Полотно Сурикова, конечно, сильнее и оригинальнее, чем произведение Клодта. Но, помимо сюжета, эти композиции сближает акцент на бездействии, длительной погруженности персонажей в себя, что высвечивает в них частные человеческие черты, а не сословные и тем более исторические. Подобная трактовка сцены в целом нехарактерна для творчества Сурикова. Однако в его «Меншикове» она тем более ощутима, что выживание в промерзшей сибирской глуши опального фаворита покойного Петра I было гораздо суровее ярославского сидения Мнишеков. В Березове от прежнего всемогущего светлейшего князя Александра Меншикова ничего не осталось, максимум, что ему было доступно, но не гарантировано, — это сохранить себя как частного человека. Превращение высочайшего вельможи, а после смерти Петра фактического правителя России в частного человека — это в данном случае не столько то, что проделано художником, сколько суть произошедшего с Меншиковым в реальности. Суриков изображает обросшего щетиной Меншикова в тесном срубе с земляным полом и маленьким обледеневшим окном с разбитым стеклом. Следы прежнего богатства проскальзывают в одеждах его детей, у него самого из этого прошлого — только брильянтовый перстень на руке, одет он в обыкновенный овчинный тулуп, обут в сибирские сапоги из оленьего меха[164]. Рядом мебель, грубо сколоченная на скорую руку.
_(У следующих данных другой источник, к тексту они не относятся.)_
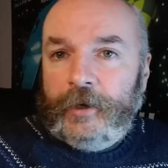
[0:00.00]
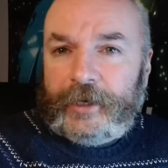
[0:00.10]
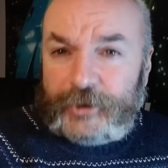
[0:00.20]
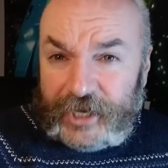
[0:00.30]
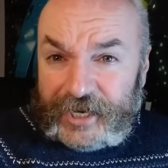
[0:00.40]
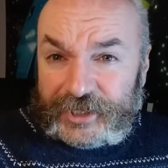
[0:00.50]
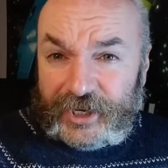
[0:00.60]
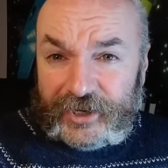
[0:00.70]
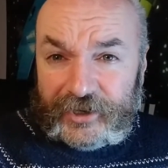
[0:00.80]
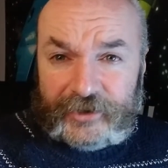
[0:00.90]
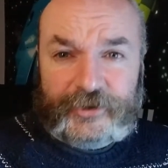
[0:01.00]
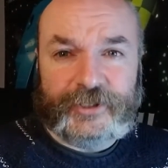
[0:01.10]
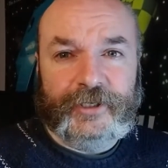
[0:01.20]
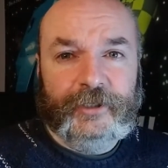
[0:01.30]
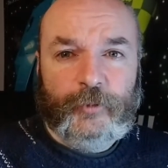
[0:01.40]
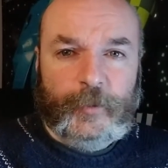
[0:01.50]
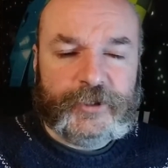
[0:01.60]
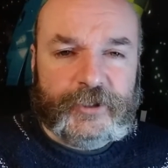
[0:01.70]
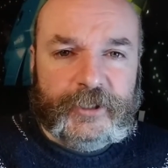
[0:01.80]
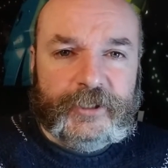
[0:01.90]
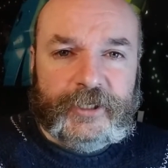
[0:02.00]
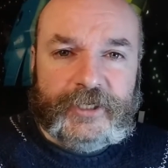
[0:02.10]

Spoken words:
Now, TSR at the time, we mentioned D&D,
На самом деле, перед отправкой Меншиковых в Сибирь у них не только конфисковали имущество, но и лишили всех вещей, напоминавших о былом статусе. Костомаров писал:
…у павшего временщикаотняли все приличное платье, одели в сермягу и простой тулуп, а голову его прикрыли бараньей шапкой. Такое же переодевание постигло и членов его семьи, и в таком виде повезли их всех в далекий путь[165].
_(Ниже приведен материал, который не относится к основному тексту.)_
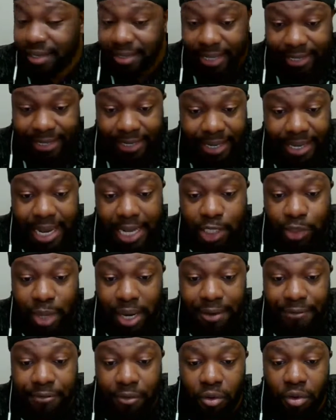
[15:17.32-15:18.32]
They did not
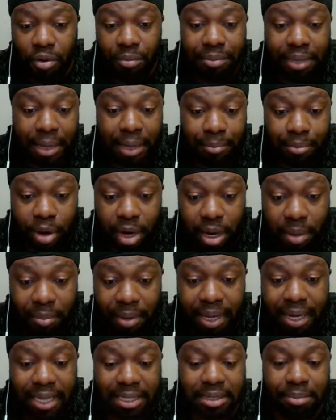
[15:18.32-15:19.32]
trade for him. They brought him
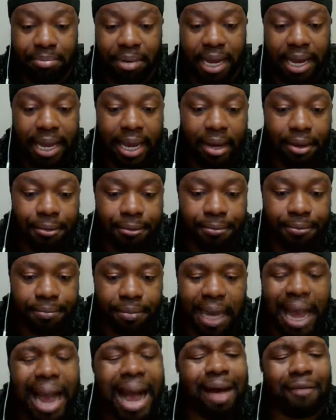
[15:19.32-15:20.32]
in as a buyout.
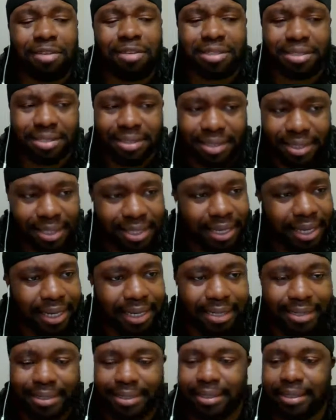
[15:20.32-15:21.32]
Obviously,
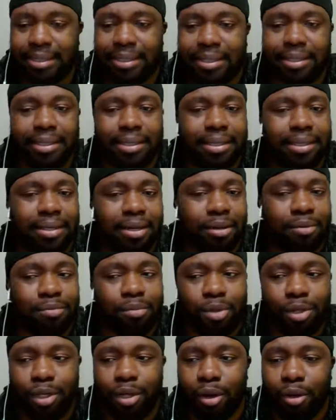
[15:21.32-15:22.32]
he's
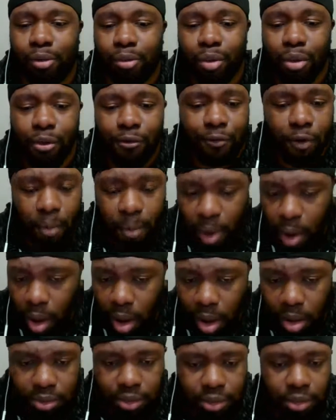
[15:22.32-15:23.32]
former
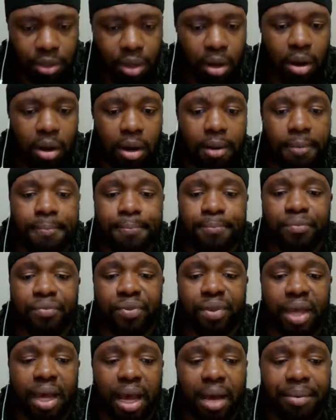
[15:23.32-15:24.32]
All Star.
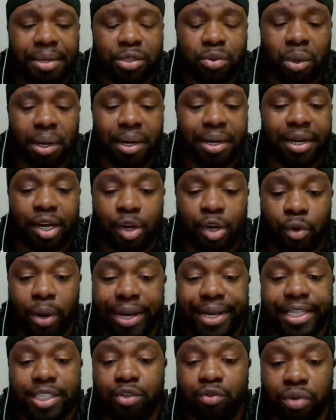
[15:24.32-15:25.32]
He's one of the
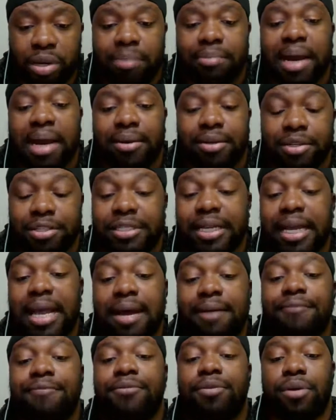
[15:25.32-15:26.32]
greatest rebounders
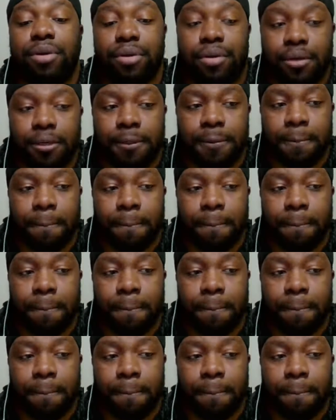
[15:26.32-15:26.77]
ever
В основе замысла «Меншикова» лежала проекция на исторический материал личного опыта Сурикова, о чем современники приводили его рассказ:
Жил я тогда с семьей на даче в Перерве <…> Дачка была дешевенькая и маленькая. Это была просто одна половина крестьянской избы без печи с низким потолком и крошечными окнами, а осень стояла холодная, дождливая, и мои семейные не на шутку зябли, кутаясь в платки и шубы. Как-то к вечеру, когда уже начинало смеркаться, я возвращался из Москвы. Подошел к даче, вхожу в сени, отворяю дверь и… даже замер от удивления, потому что передо мною была как раз та композиция картины, которую я искал. Посреди комнаты, где не так дуло, прямо против окна, у столика сидела, сумерничая, жена, а у ног ее куталась в шубу дочь <…> В тот же вечер я набросал эту группу, как она мне запомнилась, и этот набросок был первым карандашным эскизом «Меншикова»[166].
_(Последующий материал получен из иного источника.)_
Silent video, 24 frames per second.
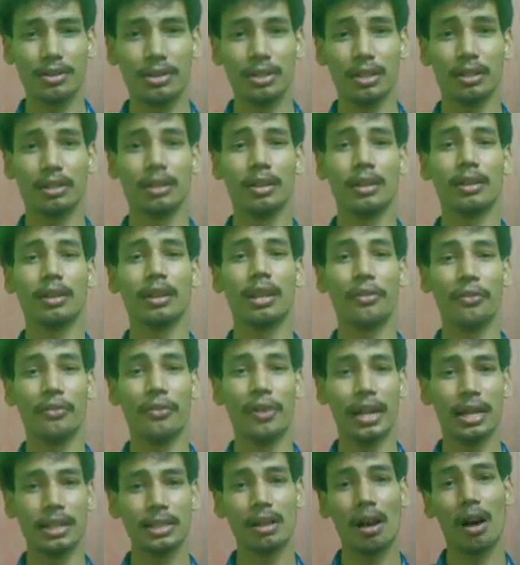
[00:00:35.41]
engine, the
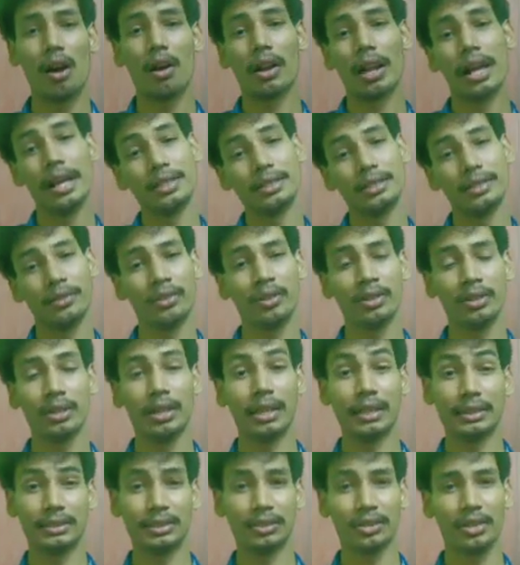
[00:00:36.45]
vanes are
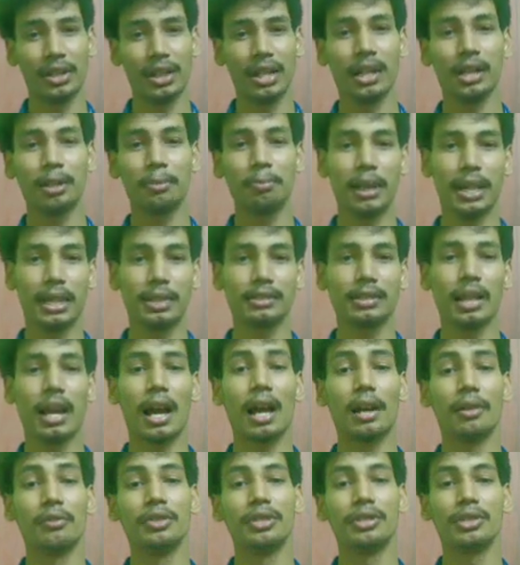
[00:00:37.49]
eccentrically placed
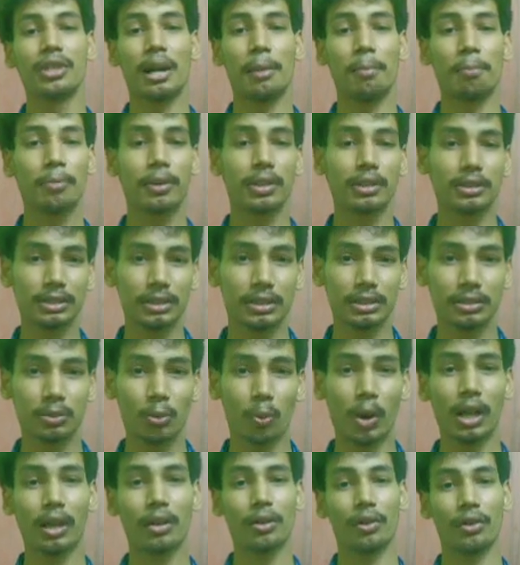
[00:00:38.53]
and which compresses
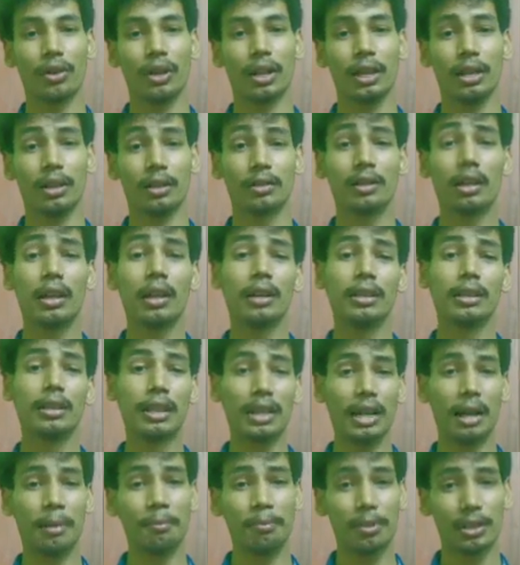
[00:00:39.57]
while rotating.
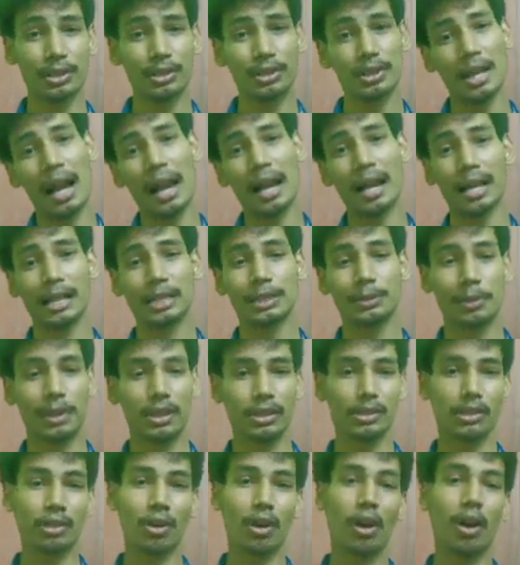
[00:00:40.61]
The compression and
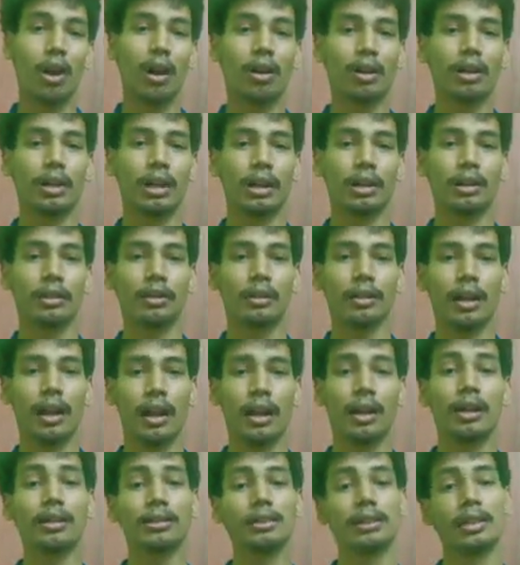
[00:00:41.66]
expansion are
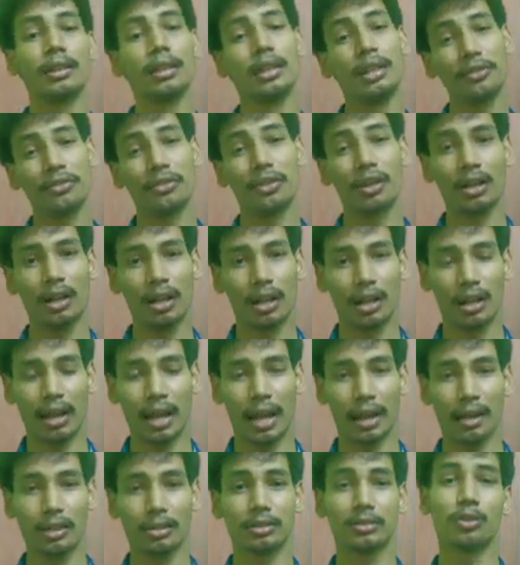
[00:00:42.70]
uh, occurs at different uh,
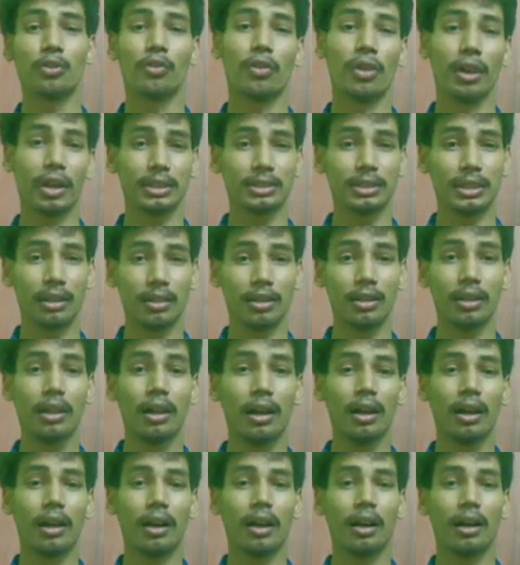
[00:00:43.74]
angles. For example,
Когда же это было, где? … и вдруг точно молния блеснула в голове: Меншиков! Меншиков в Березове. Он сразу представился мне живым во всех деталях, таким, как в картину вписать[167].
Суриков был уроженцем Красноярска, и подобные сцены уже не в Подмосковье осенью, а в заснеженной Сибири лютой зимой были ему хорошо знакомы. Он нашел ассоциативный ряд, соединяющий его собственный житейский опыт с меншиковским — холод, тоска, изба, Сибирь, — и как бы вообразил фрагменты ненаписанного дневника Меншикова.
Особое внимание на картине Сурикова притягивает старшая дочь Меншикова, Мария, зябко кутающаяся в шубу на низенькой скамейке у ног отца. Это редчайший по своей проникновенной прелести женский исторический образ в русской живописи XIX столетия. Его можно поставить на один уровень с образом «княжны» Таракановой, созданным почти двадцатью годами ранее Флавицким. В Березове шестнадцатилетняя Мария скоро заболела и умерла (как и сам Меншиков). Моделью для нее послужила жена Сурикова, Елизавета, внучка декабриста Петра Свистунова, проведшего в сибирской ссылке много лет. Только при восшествии Александра II на престол Свистунов был амнистирован вместе с другими политическими заключенными, включая его соратников-декабристов, а также поляков, участников Ноябрьского восстания. Как и Мария Меншикова, Елизавета Сурикова была больна, обречена на скорую смерть и мерзла в избе. Мария выделена на первом плане контрастом глубокого черного бархатной шубы и прозрачной бледности нежного, печального лица с большими карими глазами, окруженными болезненными тенями. В этой шубе она бессильно утопает, только лицо светится в оправе распущенных волос, сливающихся с собольим воротником. Облик Марии, несколько даже иконный, вносит в сцену наиболее чистые трагические ноты. Она становится вторым главным персонажем после Меншикова.